One of the allied health professions is physical therapy (PT), commonly known as physiotherapy. Physical therapists give it through promoting, maintaining, or restoring health via physical examination, diagnosis, treatment, prognosis, patient education, physical intervention, rehabilitation, illness prevention, and health promotion. In many countries, physical therapists are referred to as physiotherapists.
Physical therapy treats diseases or injuries that impair a person's ability to move and perform useful tasks in everyday life. PTs evaluate an individual's history and physical examination to make a diagnosis and develop a treatment plan, and they may include the results of laboratory and imaging examinations such as X-rays, CT scans, or MRI findings as appropriate. Electrodiagnostic testing (electromyograms and nerve conduction velocity tests, for example) may also be employed.
Prescription of or assistance with specific exercises, manual therapy and manipulation, mechanical devices such as traction, education, electrophysical modalities such as heat, cold, electricity, sound waves, radiation, assistive devices, prostheses, orthoses, and other interventions are all common components of PT management. Furthermore, physical therapists work with individuals to prevent mobility loss before it occurs by developing fitness and wellness-oriented programmes for healthier and more active lifestyles, as well as providing services to individuals and populations to develop, maintain, and restore maximum movement and functional ability throughout the lifespan. This involves treating patients whose mobility and function are jeopardised due to age, injury, illness, or environmental causes. Functional mobility is essential to being healthy.

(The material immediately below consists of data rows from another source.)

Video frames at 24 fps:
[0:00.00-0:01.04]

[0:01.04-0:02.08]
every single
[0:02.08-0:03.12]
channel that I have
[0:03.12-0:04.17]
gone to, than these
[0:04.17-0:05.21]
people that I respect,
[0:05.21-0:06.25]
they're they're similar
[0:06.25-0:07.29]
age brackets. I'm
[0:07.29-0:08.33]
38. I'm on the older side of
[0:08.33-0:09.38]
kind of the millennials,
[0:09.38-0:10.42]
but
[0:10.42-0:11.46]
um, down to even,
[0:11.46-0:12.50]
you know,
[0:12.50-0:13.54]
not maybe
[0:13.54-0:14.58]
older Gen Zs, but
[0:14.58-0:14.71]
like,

Physical therapy is a profession with various subspecialties such as musculoskeletal, orthopaedics, cardiovascular, neurology, endocrinology, sports medicine, geriatrics, paediatrics, women's health, wound care, and electromyography. Neurological rehabilitation, in particular, is a burgeoning specialty. Private-owned physical therapy clinics, outpatient clinics or offices, health and wellness clinics, rehabilitation hospitals, skilled nursing facilities, extended care facilities, private homes, education and research centres, schools, hospices, industrial and these workplaces or other occupational environments, fitness centres, and sports training facilities are all places where PTs work.
Non-patient care occupations for physical therapists include health policy, health insurance, health care administration, and health care executives. Physical therapists work as specialists in the medical-legal sphere, doing peer review and independent medical evaluations.